Chinese official media reported on September 11 that the 35-year-old actor has been detained for soliciting prostitutes. The hashtag “Li Yifeng Detained for Visiting Prostitutes” (#李易峰多次嫖娼被行政拘留#) received nearly two billion views on Weibo on Sunday; the hashtag “Beijing Police Informs that Li Yifeng Solicited Prostitutes” (#北京警方通报李易峰多次嫖娼#) received a staggering three billion views.

Shortly after the news was announced, various brands for which Li served as a brand ambassador announced that they were no longer working with the actor. Lukfook Jewellery, Mengniu Dairy, Honma Golf, Panerai, Prada, Sensodyne, King To Nin Jiom, and other brands declared that they had terminated their contract with Li (#多个品牌终止与李易峰合作#).

Li rose to fame in 2007 when he participated in the Chinese My Hero talent show. He later debuted as a singer and became a successful actor, starring in various Chinese TV dramas and films. Li became especially popular after starring in Swords of Legends and won an award for his role in the 2015 Chinese crime film Mr. Six (老炮儿). He would go on to win many more awards.

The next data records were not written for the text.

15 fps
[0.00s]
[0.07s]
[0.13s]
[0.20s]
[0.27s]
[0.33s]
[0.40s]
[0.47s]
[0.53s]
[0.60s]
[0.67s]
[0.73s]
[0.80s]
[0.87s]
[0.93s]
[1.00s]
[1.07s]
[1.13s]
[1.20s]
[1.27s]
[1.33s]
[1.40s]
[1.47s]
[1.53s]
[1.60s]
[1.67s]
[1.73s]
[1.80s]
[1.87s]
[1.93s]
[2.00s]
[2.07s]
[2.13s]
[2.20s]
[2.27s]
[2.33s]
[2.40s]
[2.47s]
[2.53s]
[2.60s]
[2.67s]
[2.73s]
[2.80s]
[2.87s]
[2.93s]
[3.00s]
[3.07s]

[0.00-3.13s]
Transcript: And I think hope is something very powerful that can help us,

One of his biggest roles was starring as Mao Zedong in the 2021 blockbuster The Pioneer (革命者).

According to Global Times, Li was previously announced as one of the celebrities attending the Mid-Autumn Festival Gala on CCTV on Saturday night, but his name was later deleted from the program.

“I had never expected my idol to collapse like this,” some disappointed fans wrote on Weibo.

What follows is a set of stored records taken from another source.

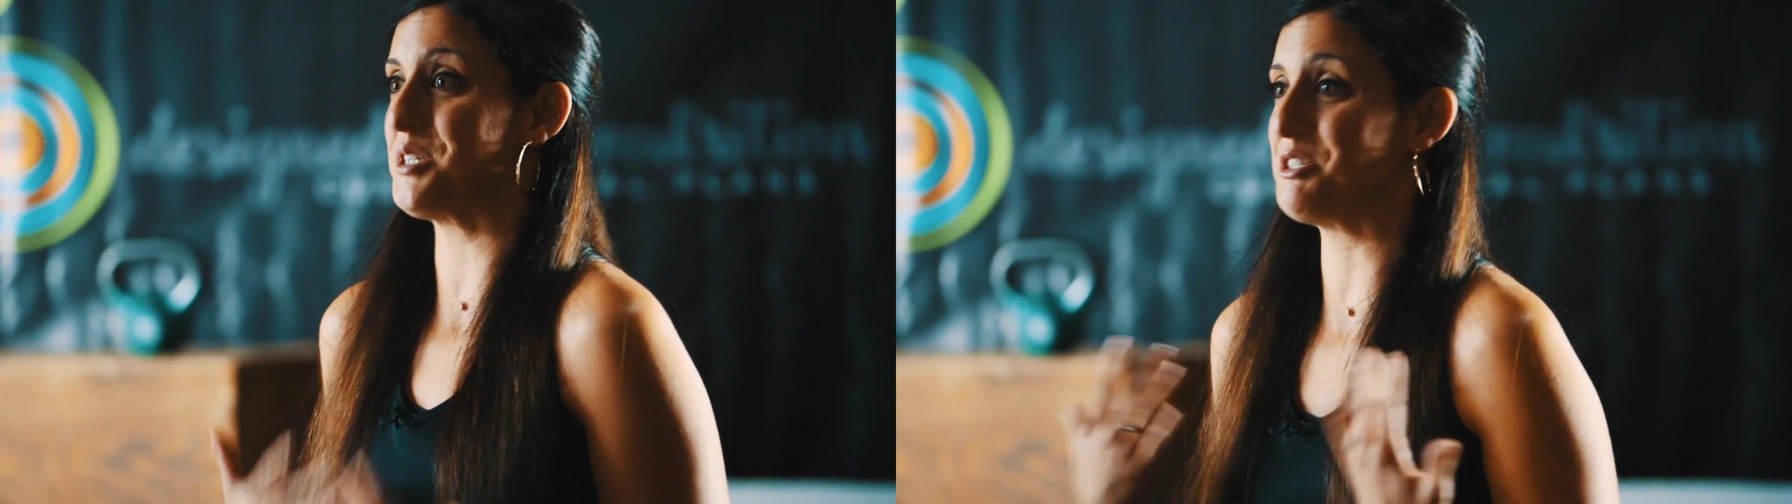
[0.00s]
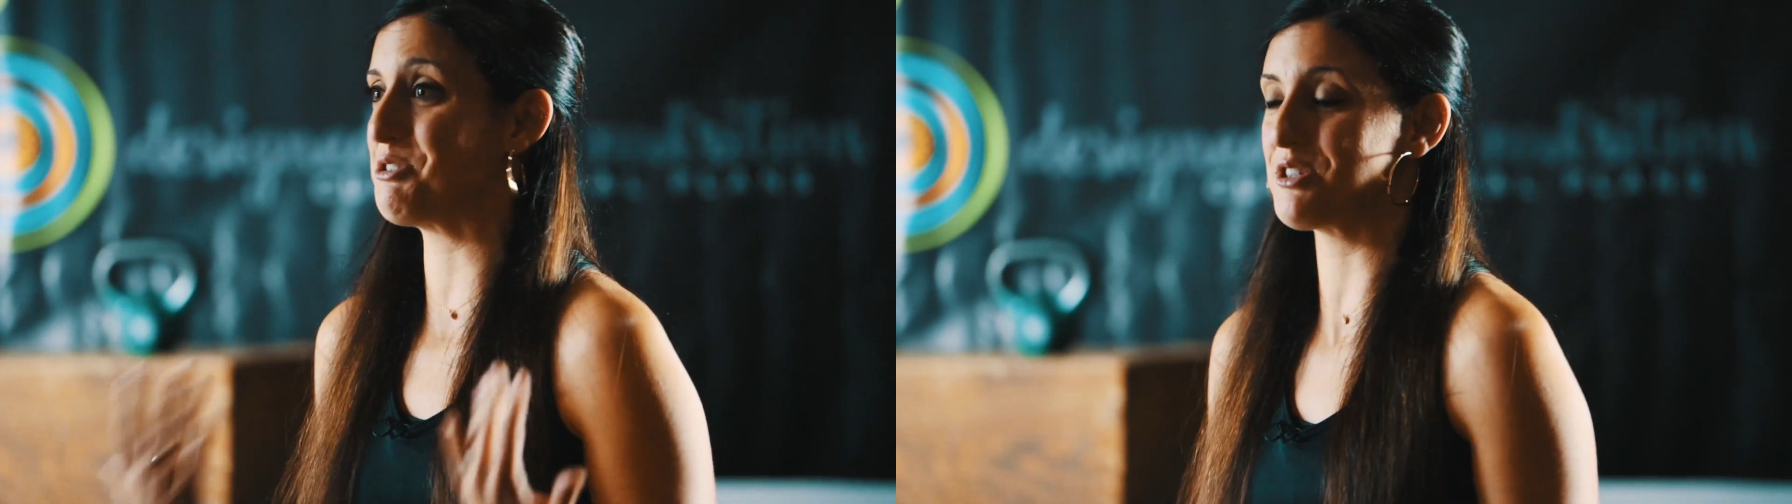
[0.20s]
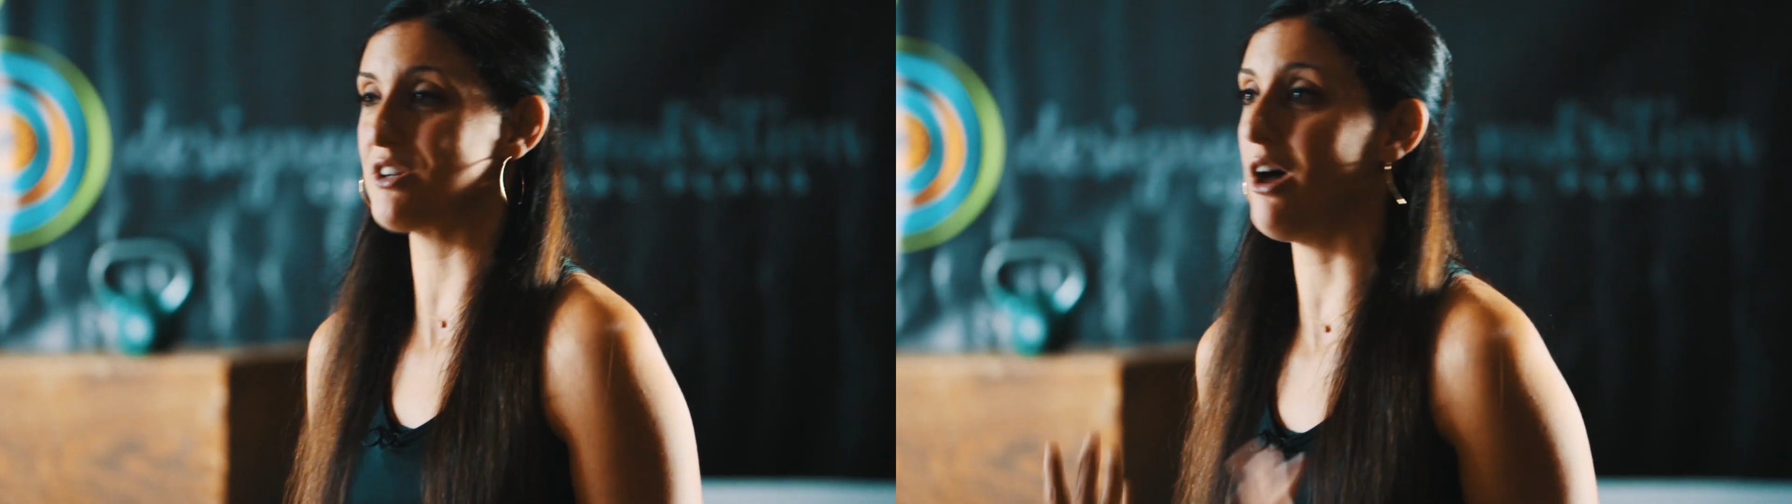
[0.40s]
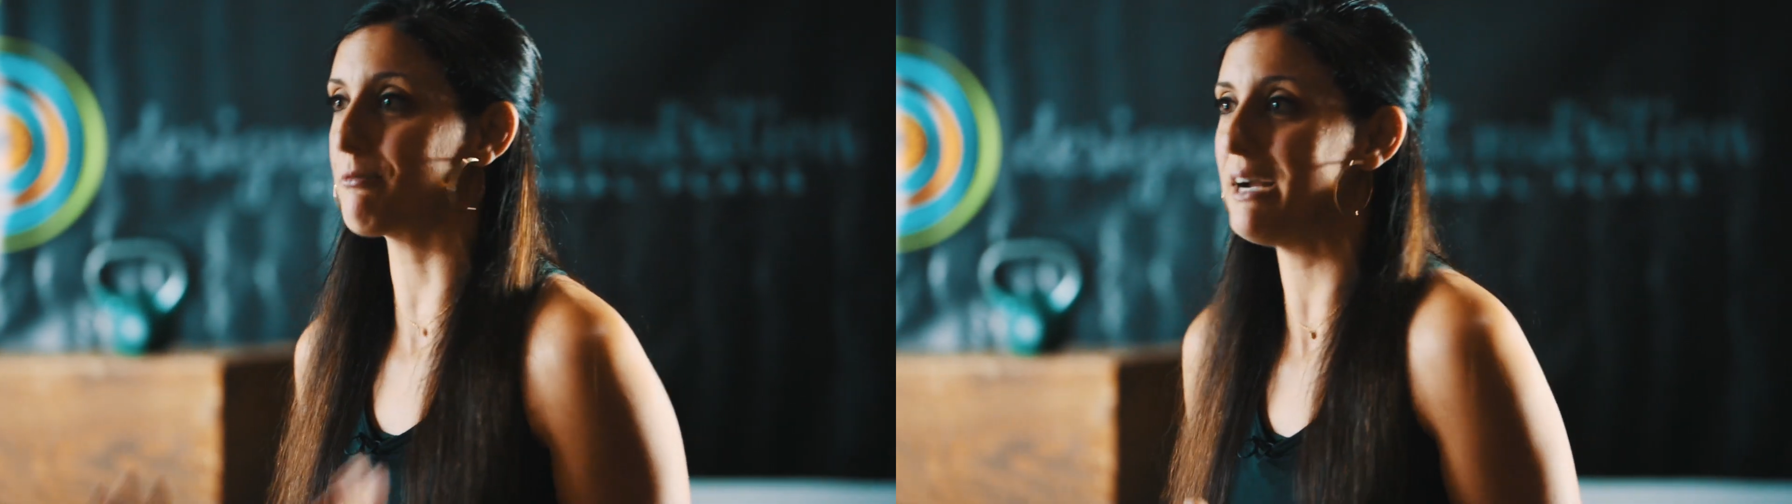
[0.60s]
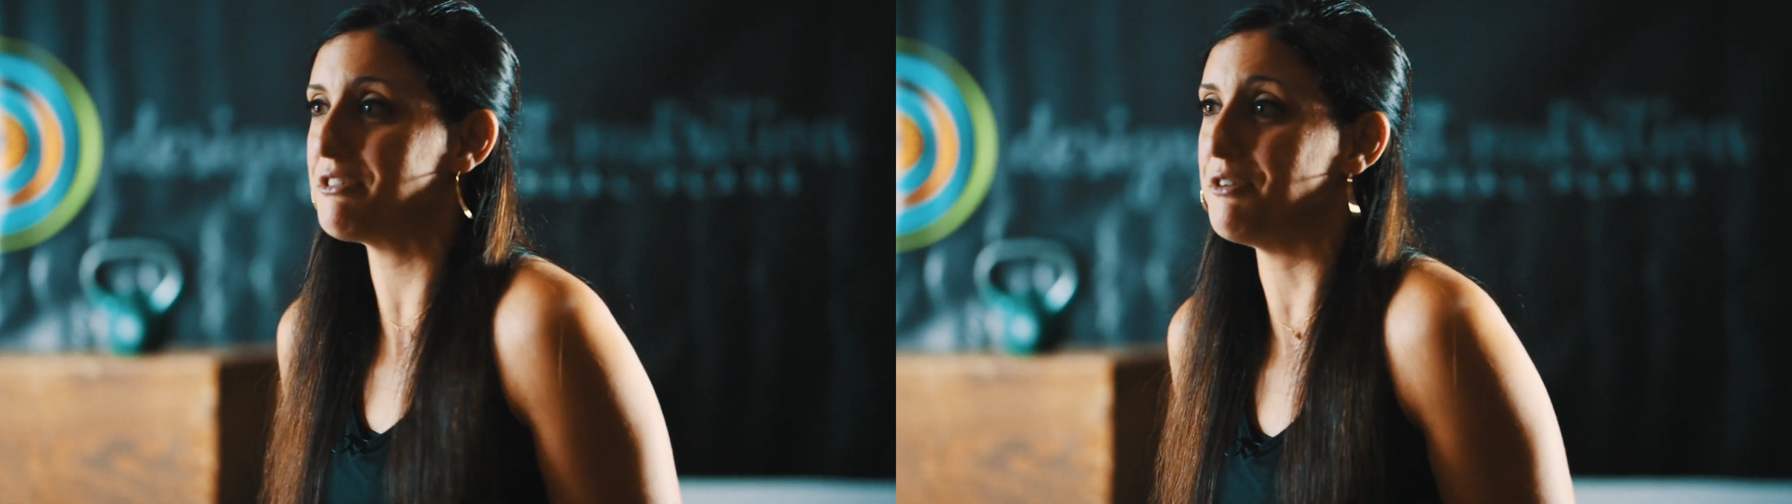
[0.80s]
It's just all
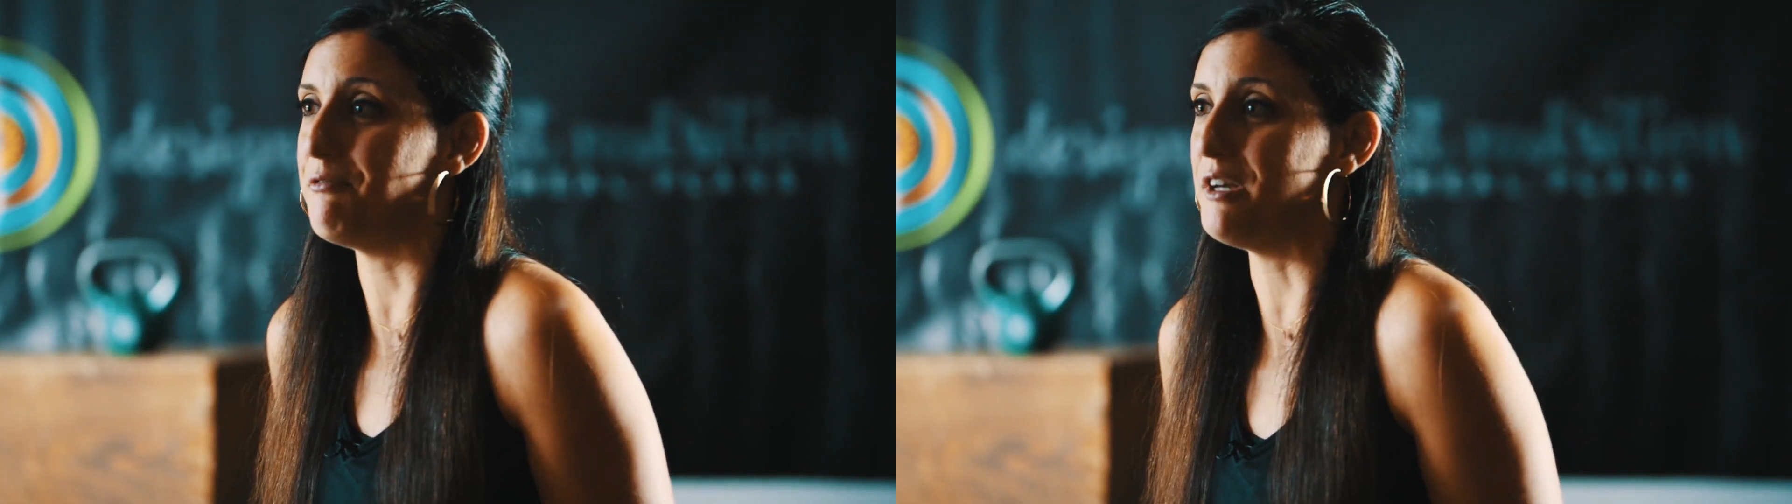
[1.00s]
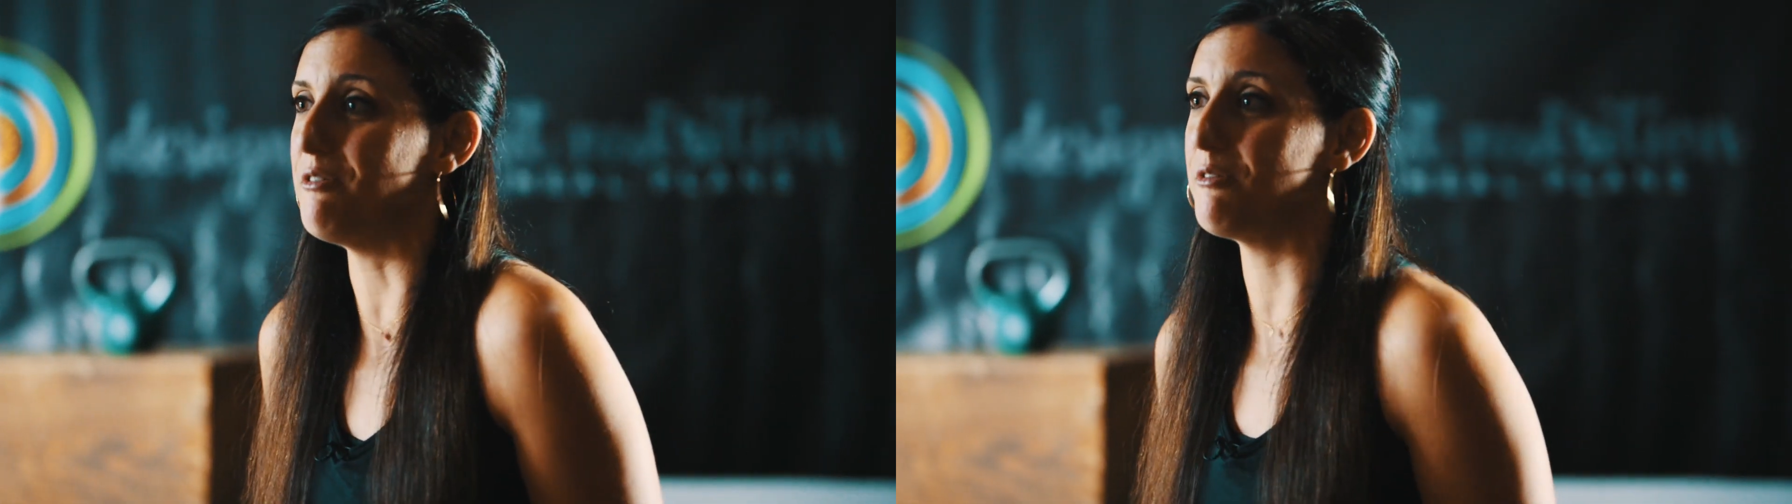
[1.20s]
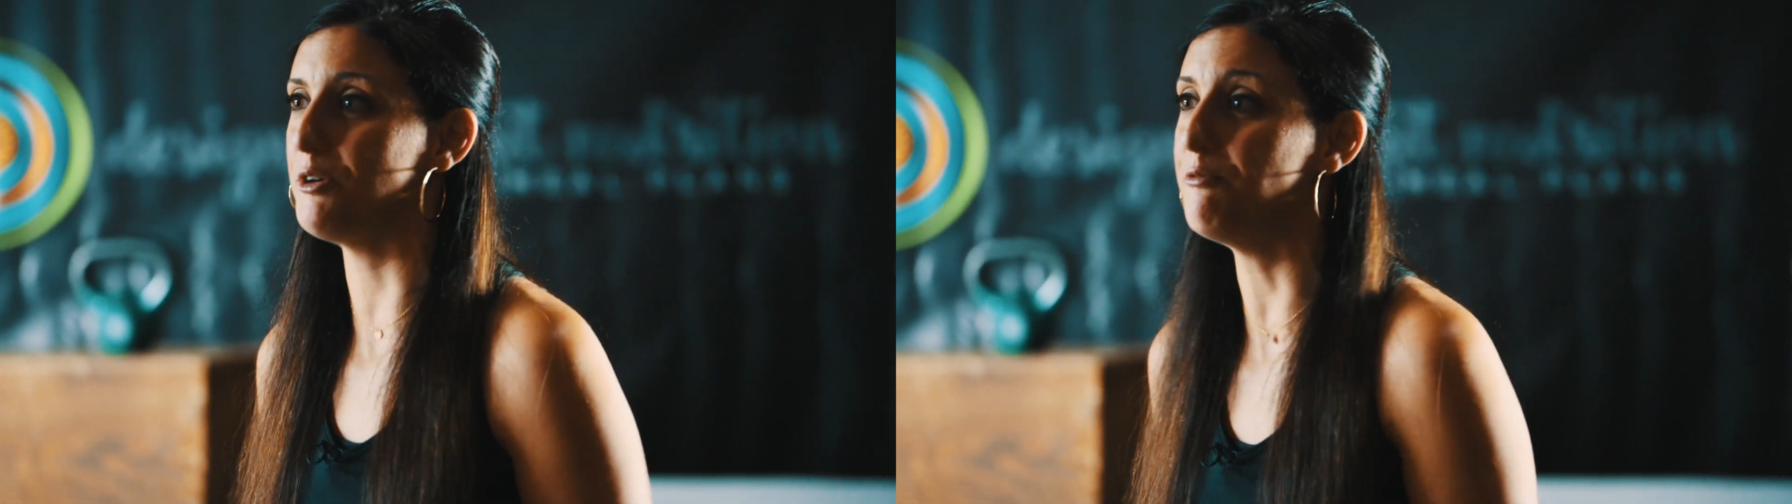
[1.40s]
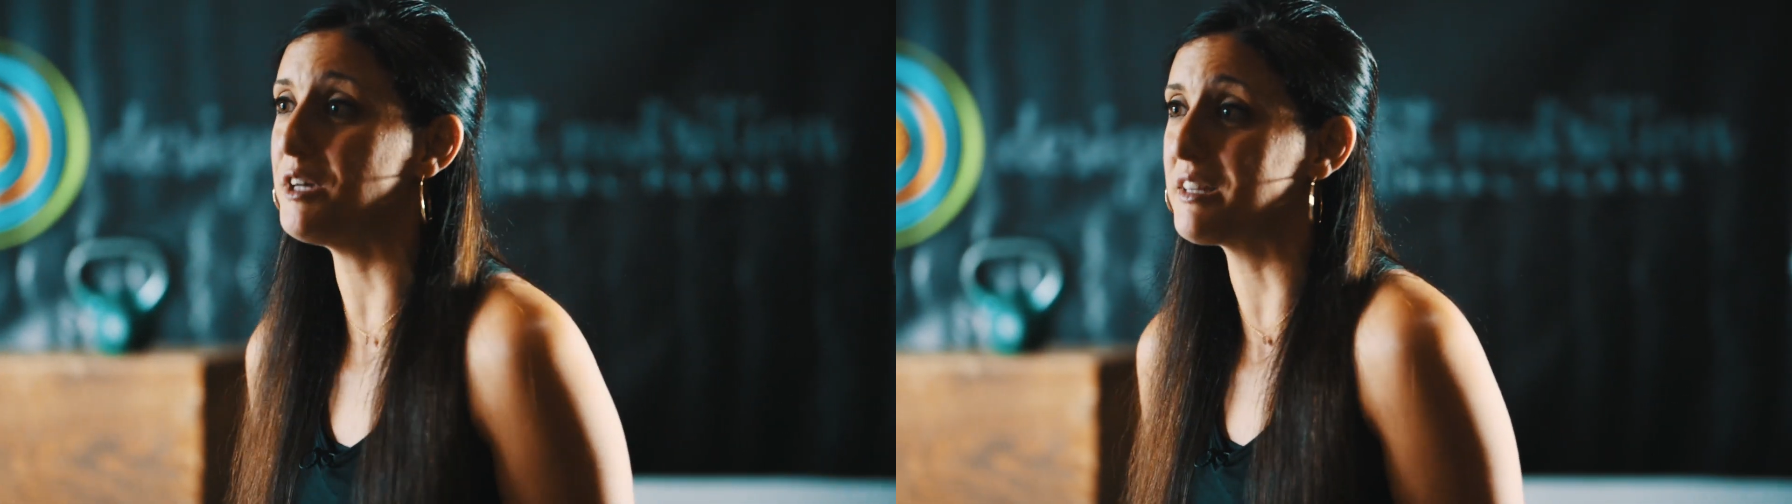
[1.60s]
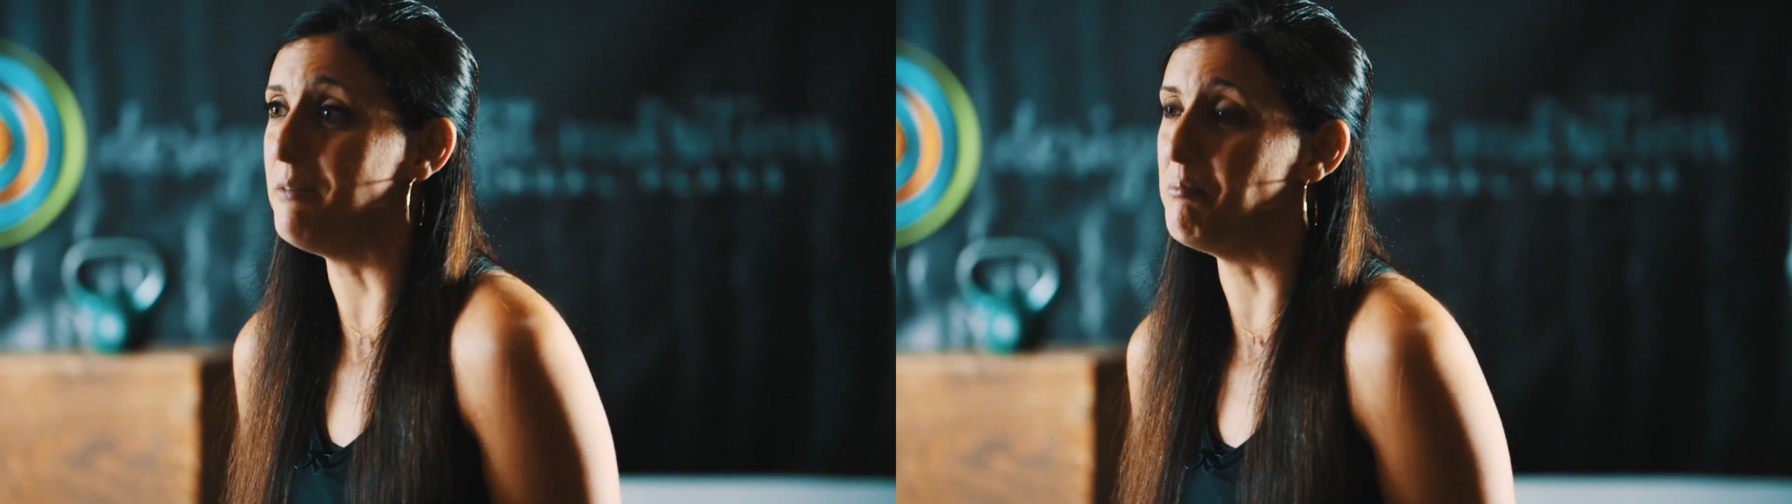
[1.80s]
around, you feel the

In a ‘super topic’ community dedicated to the star, some fans would not give up on their idol yet: “Where is the proof? Besides the Beijing police statement, where is the actual proof?”

On Li Yifeng’s Weibo page, where the actor has over 60 million fans, nothing has been posted since September 5.

The Huading Awards, a famous entertainment award in China, announced that they cancelled Li Yifeng’s title of “Best Actor in China” (#华鼎奖取消李易峰中国最佳男主角等称号#).

“He lost all he had overnight,” some commenters wrote. “Celebrities generally get cancelled for two things: one is evading taxes, the other is sleeping around,” one popular comment said: “So in a nutshell, pay your taxes and don’t sleep around.*”

“Why do you even need to see a prostitute when you’re so good-looking?” others wondered.

One Weibo user (@大漠叔叔) wrote: “Have a good head on your shoulders and just remember one thing. It does not matter how good your reputation is, or how many titles you have, how much the audience loves you, how much the fans embrace you, how many awards you get, it won’t protect you. Stay clear-headed, merit does not outweigh faults! You can’t cross the moral bottomline nor cross the boundaries of the law. You can be canceled just like that.”

By Manya Koetse 

* This comment is loosely translated here, but the Chinese is quite funny because the words ‘taxes’ and ‘sleeping’ sound similar. “明星塌房的两个主要原因:一个睡,一个税。 简而言之:该税的税,不该睡的别睡.”